Contempt and scorn towards the nose flute as an instrument is not new. In this article published in the Portsmouth Times on October 12, 1948, and announcing that the AFM (American federation of Musicians) had finally accepted the harmonica as an instrument, the nose flute clearly is used as an ironic example (remember that at this time, even the ukulele was considered as a toy and was rejected by the AFM).
It had been a long time since the 1925s though, when Lloyd Bufford Threlkeld and other had proved the nose whistle was a real instrument...

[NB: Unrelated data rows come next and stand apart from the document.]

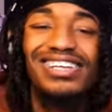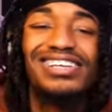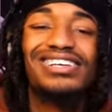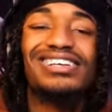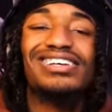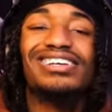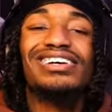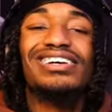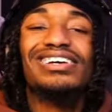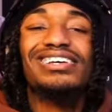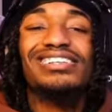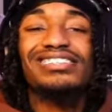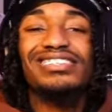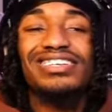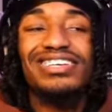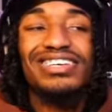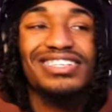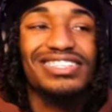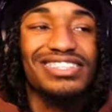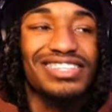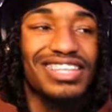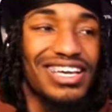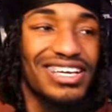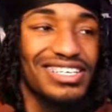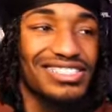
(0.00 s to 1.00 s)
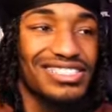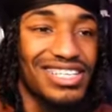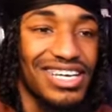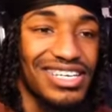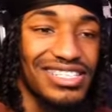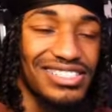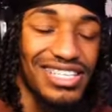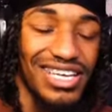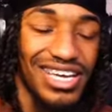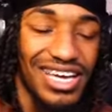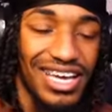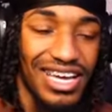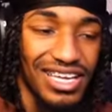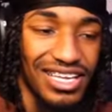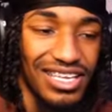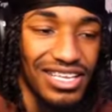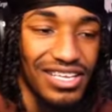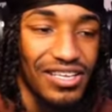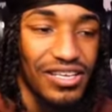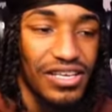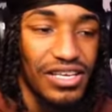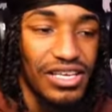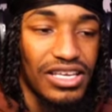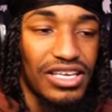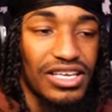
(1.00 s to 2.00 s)
and things like that,
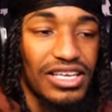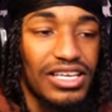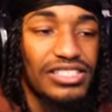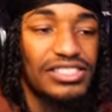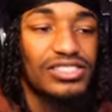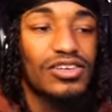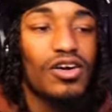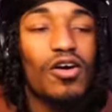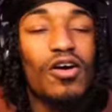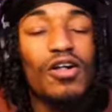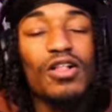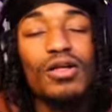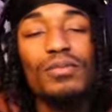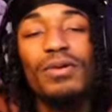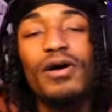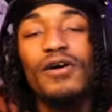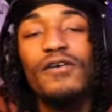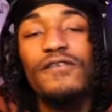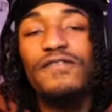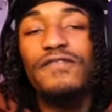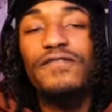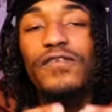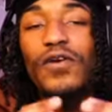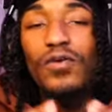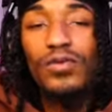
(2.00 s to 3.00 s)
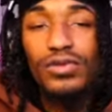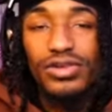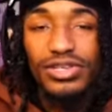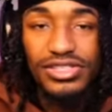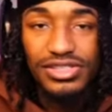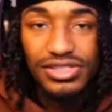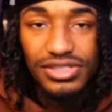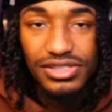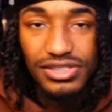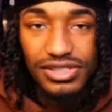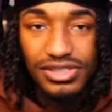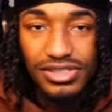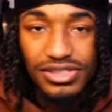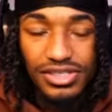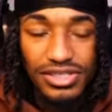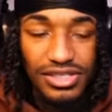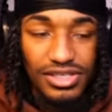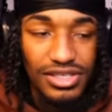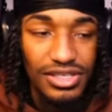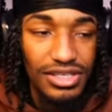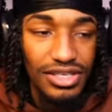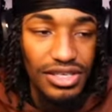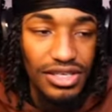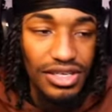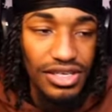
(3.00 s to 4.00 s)
it's all about focus.
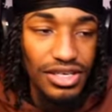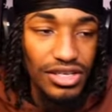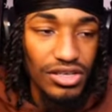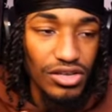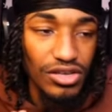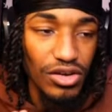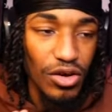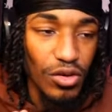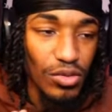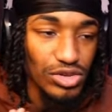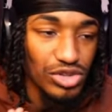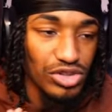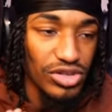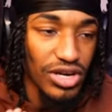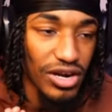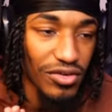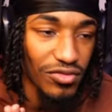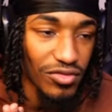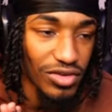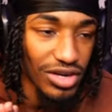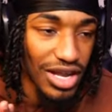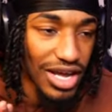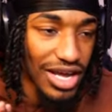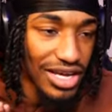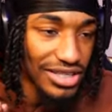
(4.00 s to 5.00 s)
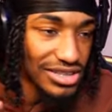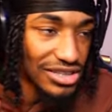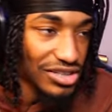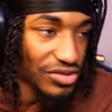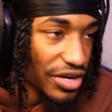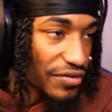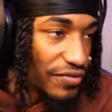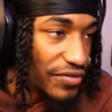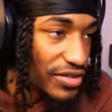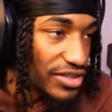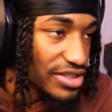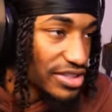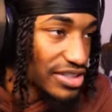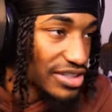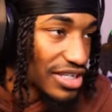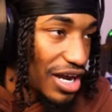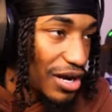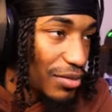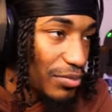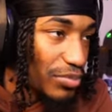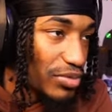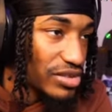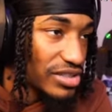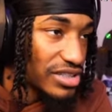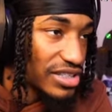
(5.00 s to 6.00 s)
You know what you got to realize? DeRay Vicious, I
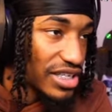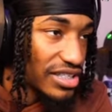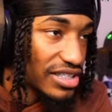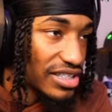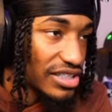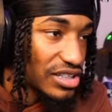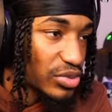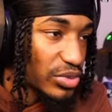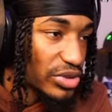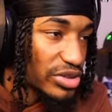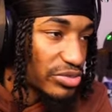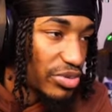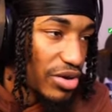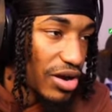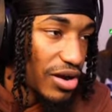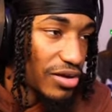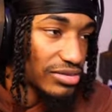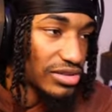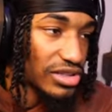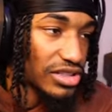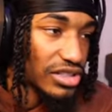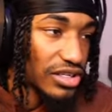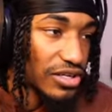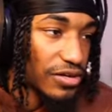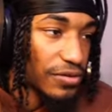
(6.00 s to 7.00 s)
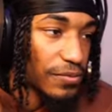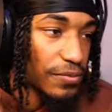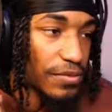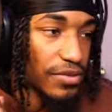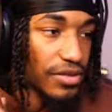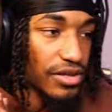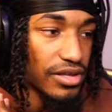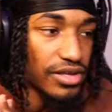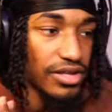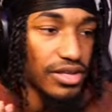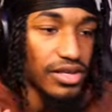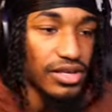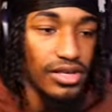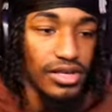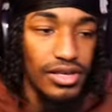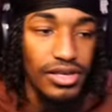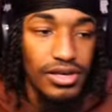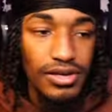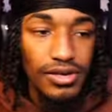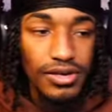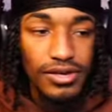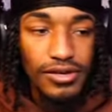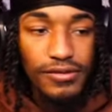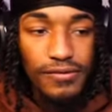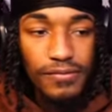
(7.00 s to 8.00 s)
appreciate the Twitch Prime sub.
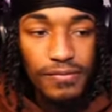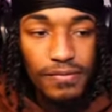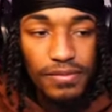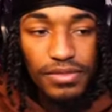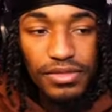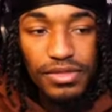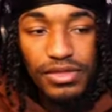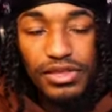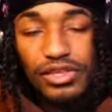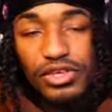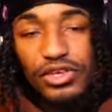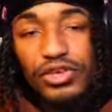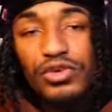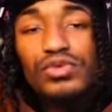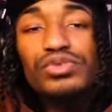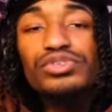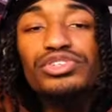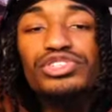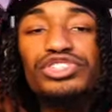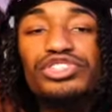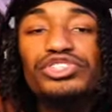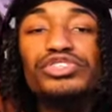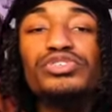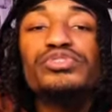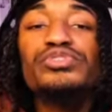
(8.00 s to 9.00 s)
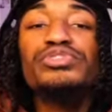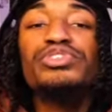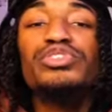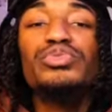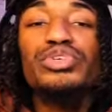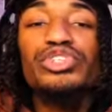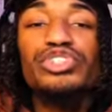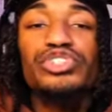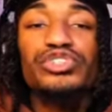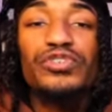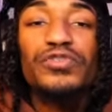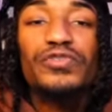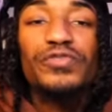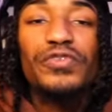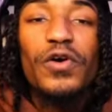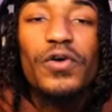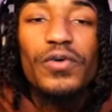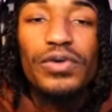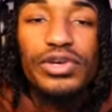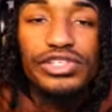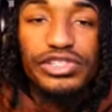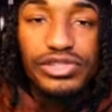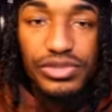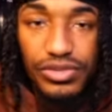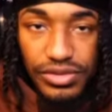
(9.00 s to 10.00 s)
You choose what you
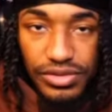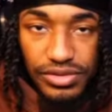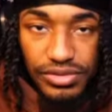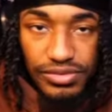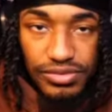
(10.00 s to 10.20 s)
focus on.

I retyped the text, because it is difficult to read, and also on purpose for automatic translators :
Harmonica Makes The Grade - The harmonica has been a mongrel in the family of musical instruments. Favored by the rustics, comedians, eccentrics and idlers, it originally was called Aeolina by Sir Charles Wheatstone who invented it in 1829.
Now the harmonica comes into its own. It is recognized as a full-fledged musical instrument by James Caesar Petrillo of the American Federation of Musicians. Harmonica players will be taken into the union, although Mr. Petrillo concedes he isn't out to organize fence-corner improvisers and players who give train imitations at neighborhood parties.
The reason for the ruling is that, with the ban on new orchestral recordings, harmonica players are cleaning up as recording artists.
If the Harmonicats and kindred contributors to the national culture are succeeded as recording stars by nose-flute artists and virtuosos of the comb and tissue paper, we may look for further additions to the ranks of union musicians.
Earlier or later, the nose flute was regarded as a "joke item" (check this post) or as a "very approximative" instrument (check this post).